- WORK TO BE COMPLETED -
Exactly as written, repeat all of the records below.

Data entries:
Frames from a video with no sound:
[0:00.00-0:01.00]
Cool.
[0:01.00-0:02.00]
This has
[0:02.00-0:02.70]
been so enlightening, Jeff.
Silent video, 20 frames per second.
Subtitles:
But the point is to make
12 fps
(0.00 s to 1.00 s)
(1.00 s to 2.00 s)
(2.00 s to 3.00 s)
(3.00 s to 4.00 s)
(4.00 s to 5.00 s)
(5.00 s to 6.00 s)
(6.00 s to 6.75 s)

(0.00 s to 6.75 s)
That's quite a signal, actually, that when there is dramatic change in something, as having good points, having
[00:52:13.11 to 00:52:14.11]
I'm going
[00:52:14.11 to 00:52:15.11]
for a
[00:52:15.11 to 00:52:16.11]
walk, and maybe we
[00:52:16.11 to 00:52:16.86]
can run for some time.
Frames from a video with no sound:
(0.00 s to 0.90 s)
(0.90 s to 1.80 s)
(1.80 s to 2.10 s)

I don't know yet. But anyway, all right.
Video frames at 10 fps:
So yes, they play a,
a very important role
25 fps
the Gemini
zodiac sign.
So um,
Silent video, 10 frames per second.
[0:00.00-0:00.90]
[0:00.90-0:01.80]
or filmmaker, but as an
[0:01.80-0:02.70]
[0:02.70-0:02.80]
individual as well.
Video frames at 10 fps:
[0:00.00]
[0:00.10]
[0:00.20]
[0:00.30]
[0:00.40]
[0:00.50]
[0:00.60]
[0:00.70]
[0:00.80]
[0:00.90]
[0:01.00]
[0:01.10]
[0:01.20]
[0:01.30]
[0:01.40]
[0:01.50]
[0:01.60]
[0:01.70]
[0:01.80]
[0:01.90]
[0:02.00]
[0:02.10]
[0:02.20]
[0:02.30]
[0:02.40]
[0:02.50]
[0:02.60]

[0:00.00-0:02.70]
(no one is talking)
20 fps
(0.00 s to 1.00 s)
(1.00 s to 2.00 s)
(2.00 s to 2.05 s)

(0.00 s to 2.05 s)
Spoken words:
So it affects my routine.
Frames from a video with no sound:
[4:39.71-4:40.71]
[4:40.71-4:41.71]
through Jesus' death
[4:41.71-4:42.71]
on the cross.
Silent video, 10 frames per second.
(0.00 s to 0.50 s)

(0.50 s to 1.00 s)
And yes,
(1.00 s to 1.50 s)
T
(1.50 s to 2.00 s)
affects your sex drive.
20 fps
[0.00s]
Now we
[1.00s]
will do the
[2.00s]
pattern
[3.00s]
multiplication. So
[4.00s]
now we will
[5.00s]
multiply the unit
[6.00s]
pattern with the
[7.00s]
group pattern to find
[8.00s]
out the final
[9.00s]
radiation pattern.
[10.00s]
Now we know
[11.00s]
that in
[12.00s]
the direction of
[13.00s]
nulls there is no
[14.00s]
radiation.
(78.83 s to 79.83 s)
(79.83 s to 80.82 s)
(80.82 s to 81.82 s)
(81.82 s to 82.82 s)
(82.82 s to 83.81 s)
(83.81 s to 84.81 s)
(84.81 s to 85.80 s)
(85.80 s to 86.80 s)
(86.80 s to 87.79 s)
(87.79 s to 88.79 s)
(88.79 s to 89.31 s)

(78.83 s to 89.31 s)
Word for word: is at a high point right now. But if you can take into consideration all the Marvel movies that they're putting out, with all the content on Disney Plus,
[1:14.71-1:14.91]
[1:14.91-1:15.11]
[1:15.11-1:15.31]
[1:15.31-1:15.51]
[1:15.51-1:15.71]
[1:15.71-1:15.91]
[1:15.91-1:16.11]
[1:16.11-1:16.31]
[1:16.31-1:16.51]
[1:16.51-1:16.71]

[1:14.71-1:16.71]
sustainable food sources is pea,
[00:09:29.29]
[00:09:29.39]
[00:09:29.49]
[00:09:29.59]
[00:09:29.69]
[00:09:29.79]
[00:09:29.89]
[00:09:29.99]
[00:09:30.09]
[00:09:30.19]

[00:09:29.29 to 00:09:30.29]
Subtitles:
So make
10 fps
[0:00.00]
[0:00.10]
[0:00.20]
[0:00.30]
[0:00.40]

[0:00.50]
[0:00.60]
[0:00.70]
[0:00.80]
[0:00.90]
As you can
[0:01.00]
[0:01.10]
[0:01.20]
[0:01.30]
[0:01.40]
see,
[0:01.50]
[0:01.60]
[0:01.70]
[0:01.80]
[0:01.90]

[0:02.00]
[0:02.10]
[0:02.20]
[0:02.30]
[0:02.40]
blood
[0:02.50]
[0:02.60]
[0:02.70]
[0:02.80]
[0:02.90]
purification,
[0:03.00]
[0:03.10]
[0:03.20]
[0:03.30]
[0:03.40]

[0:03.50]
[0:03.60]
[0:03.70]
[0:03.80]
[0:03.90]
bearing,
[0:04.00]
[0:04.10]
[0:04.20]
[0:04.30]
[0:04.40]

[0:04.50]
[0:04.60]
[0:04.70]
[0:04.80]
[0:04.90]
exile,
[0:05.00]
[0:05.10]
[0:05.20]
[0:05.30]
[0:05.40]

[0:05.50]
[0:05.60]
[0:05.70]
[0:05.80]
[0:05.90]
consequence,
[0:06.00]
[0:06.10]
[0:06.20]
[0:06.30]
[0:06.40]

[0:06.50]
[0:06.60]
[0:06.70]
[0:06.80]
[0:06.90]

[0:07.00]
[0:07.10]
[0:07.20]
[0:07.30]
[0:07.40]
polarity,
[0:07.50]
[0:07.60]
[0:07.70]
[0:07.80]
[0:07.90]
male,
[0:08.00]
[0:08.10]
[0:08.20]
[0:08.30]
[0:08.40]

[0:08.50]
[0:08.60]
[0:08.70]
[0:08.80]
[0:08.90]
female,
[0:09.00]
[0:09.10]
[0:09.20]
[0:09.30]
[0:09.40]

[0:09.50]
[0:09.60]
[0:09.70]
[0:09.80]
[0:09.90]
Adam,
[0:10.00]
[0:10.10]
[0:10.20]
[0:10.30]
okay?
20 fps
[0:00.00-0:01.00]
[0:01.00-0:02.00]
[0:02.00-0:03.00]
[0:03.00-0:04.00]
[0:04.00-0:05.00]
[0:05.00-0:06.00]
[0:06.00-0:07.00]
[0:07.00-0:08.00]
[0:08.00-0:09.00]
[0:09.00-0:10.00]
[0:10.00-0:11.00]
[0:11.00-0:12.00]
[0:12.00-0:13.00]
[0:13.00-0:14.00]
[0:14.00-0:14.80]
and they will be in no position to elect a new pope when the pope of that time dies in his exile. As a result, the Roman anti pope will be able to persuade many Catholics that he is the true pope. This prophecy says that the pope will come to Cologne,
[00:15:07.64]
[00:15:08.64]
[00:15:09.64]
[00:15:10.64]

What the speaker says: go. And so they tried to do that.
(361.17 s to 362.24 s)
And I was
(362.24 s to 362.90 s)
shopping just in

- RESULT FOR THIS TASK -
Frames from a video with no sound:
[0:00.00-0:01.00]
Cool.
[0:01.00-0:02.00]
This has
[0:02.00-0:02.70]
been so enlightening, Jeff.
Silent video, 20 frames per second.
Subtitles:
But the point is to make
12 fps
(0.00 s to 1.00 s)
(1.00 s to 2.00 s)
(2.00 s to 3.00 s)
(3.00 s to 4.00 s)
(4.00 s to 5.00 s)
(5.00 s to 6.00 s)
(6.00 s to 6.75 s)

(0.00 s to 6.75 s)
That's quite a signal, actually, that when there is dramatic change in something, as having good points, having
[00:52:13.11 to 00:52:14.11]
I'm going
[00:52:14.11 to 00:52:15.11]
for a
[00:52:15.11 to 00:52:16.11]
walk, and maybe we
[00:52:16.11 to 00:52:16.86]
can run for some time.
Frames from a video with no sound:
(0.00 s to 0.90 s)
(0.90 s to 1.80 s)
(1.80 s to 2.10 s)

I don't know yet. But anyway, all right.
Video frames at 10 fps:
So yes, they play a,
a very important role
25 fps
the Gemini
zodiac sign.
So um,
Silent video, 10 frames per second.
[0:00.00-0:00.90]
[0:00.90-0:01.80]
or filmmaker, but as an
[0:01.80-0:02.70]
[0:02.70-0:02.80]
individual as well.
Video frames at 10 fps:
[0:00.00]
[0:00.10]
[0:00.20]
[0:00.30]
[0:00.40]
[0:00.50]
[0:00.60]
[0:00.70]
[0:00.80]
[0:00.90]
[0:01.00]
[0:01.10]
[0:01.20]
[0:01.30]
[0:01.40]
[0:01.50]
[0:01.60]
[0:01.70]
[0:01.80]
[0:01.90]
[0:02.00]
[0:02.10]
[0:02.20]
[0:02.30]
[0:02.40]
[0:02.50]
[0:02.60]

[0:00.00-0:02.70]
(no one is talking)
20 fps
(0.00 s to 1.00 s)
(1.00 s to 2.00 s)
(2.00 s to 2.05 s)

(0.00 s to 2.05 s)
Spoken words:
So it affects my routine.
Frames from a video with no sound:
[4:39.71-4:40.71]
[4:40.71-4:41.71]
through Jesus' death
[4:41.71-4:42.71]
on the cross.
Silent video, 10 frames per second.
(0.00 s to 0.50 s)

(0.50 s to 1.00 s)
And yes,
(1.00 s to 1.50 s)
T
(1.50 s to 2.00 s)
affects your sex drive.
20 fps
[0.00s]
Now we
[1.00s]
will do the
[2.00s]
pattern
[3.00s]
multiplication. So
[4.00s]
now we will
[5.00s]
multiply the unit
[6.00s]
pattern with the
[7.00s]
group pattern to find
[8.00s]
out the final
[9.00s]
radiation pattern.
[10.00s]
Now we know
[11.00s]
that in
[12.00s]
the direction of
[13.00s]
nulls there is no
[14.00s]
radiation.
(78.83 s to 79.83 s)
(79.83 s to 80.82 s)
(80.82 s to 81.82 s)
(81.82 s to 82.82 s)
(82.82 s to 83.81 s)
(83.81 s to 84.81 s)
(84.81 s to 85.80 s)
(85.80 s to 86.80 s)
(86.80 s to 87.79 s)
(87.79 s to 88.79 s)
(88.79 s to 89.31 s)

(78.83 s to 89.31 s)
Word for word: is at a high point right now. But if you can take into consideration all the Marvel movies that they're putting out, with all the content on Disney Plus,
[1:14.71-1:14.91]
[1:14.91-1:15.11]
[1:15.11-1:15.31]
[1:15.31-1:15.51]
[1:15.51-1:15.71]
[1:15.71-1:15.91]
[1:15.91-1:16.11]
[1:16.11-1:16.31]
[1:16.31-1:16.51]
[1:16.51-1:16.71]

[1:14.71-1:16.71]
sustainable food sources is pea,
[00:09:29.29]
[00:09:29.39]
[00:09:29.49]
[00:09:29.59]
[00:09:29.69]
[00:09:29.79]
[00:09:29.89]
[00:09:29.99]
[00:09:30.09]
[00:09:30.19]

[00:09:29.29 to 00:09:30.29]
Subtitles:
So make
10 fps
[0:00.00]
[0:00.10]
[0:00.20]
[0:00.30]
[0:00.40]

[0:00.50]
[0:00.60]
[0:00.70]
[0:00.80]
[0:00.90]
As you can
[0:01.00]
[0:01.10]
[0:01.20]
[0:01.30]
[0:01.40]
see,
[0:01.50]
[0:01.60]
[0:01.70]
[0:01.80]
[0:01.90]

[0:02.00]
[0:02.10]
[0:02.20]
[0:02.30]
[0:02.40]
blood
[0:02.50]
[0:02.60]
[0:02.70]
[0:02.80]
[0:02.90]
purification,
[0:03.00]
[0:03.10]
[0:03.20]
[0:03.30]
[0:03.40]

[0:03.50]
[0:03.60]
[0:03.70]
[0:03.80]
[0:03.90]
bearing,
[0:04.00]
[0:04.10]
[0:04.20]
[0:04.30]
[0:04.40]

[0:04.50]
[0:04.60]
[0:04.70]
[0:04.80]
[0:04.90]
exile,
[0:05.00]
[0:05.10]
[0:05.20]
[0:05.30]
[0:05.40]

[0:05.50]
[0:05.60]
[0:05.70]
[0:05.80]
[0:05.90]
consequence,
[0:06.00]
[0:06.10]
[0:06.20]
[0:06.30]
[0:06.40]

[0:06.50]
[0:06.60]
[0:06.70]
[0:06.80]
[0:06.90]

[0:07.00]
[0:07.10]
[0:07.20]
[0:07.30]
[0:07.40]
polarity,
[0:07.50]
[0:07.60]
[0:07.70]
[0:07.80]
[0:07.90]
male,
[0:08.00]
[0:08.10]
[0:08.20]
[0:08.30]
[0:08.40]

[0:08.50]
[0:08.60]
[0:08.70]
[0:08.80]
[0:08.90]
female,
[0:09.00]
[0:09.10]
[0:09.20]
[0:09.30]
[0:09.40]

[0:09.50]
[0:09.60]
[0:09.70]
[0:09.80]
[0:09.90]
Adam,
[0:10.00]
[0:10.10]
[0:10.20]
[0:10.30]
okay?
20 fps
[0:00.00-0:01.00]
[0:01.00-0:02.00]
[0:02.00-0:03.00]
[0:03.00-0:04.00]
[0:04.00-0:05.00]
[0:05.00-0:06.00]
[0:06.00-0:07.00]
[0:07.00-0:08.00]
[0:08.00-0:09.00]
[0:09.00-0:10.00]
[0:10.00-0:11.00]
[0:11.00-0:12.00]
[0:12.00-0:13.00]
[0:13.00-0:14.00]
[0:14.00-0:14.80]
and they will be in no position to elect a new pope when the pope of that time dies in his exile. As a result, the Roman anti pope will be able to persuade many Catholics that he is the true pope. This prophecy says that the pope will come to Cologne,
[00:15:07.64]
[00:15:08.64]
[00:15:09.64]
[00:15:10.64]

What the speaker says: go. And so they tried to do that.
(361.17 s to 362.24 s)
And I was
(362.24 s to 362.90 s)
shopping just in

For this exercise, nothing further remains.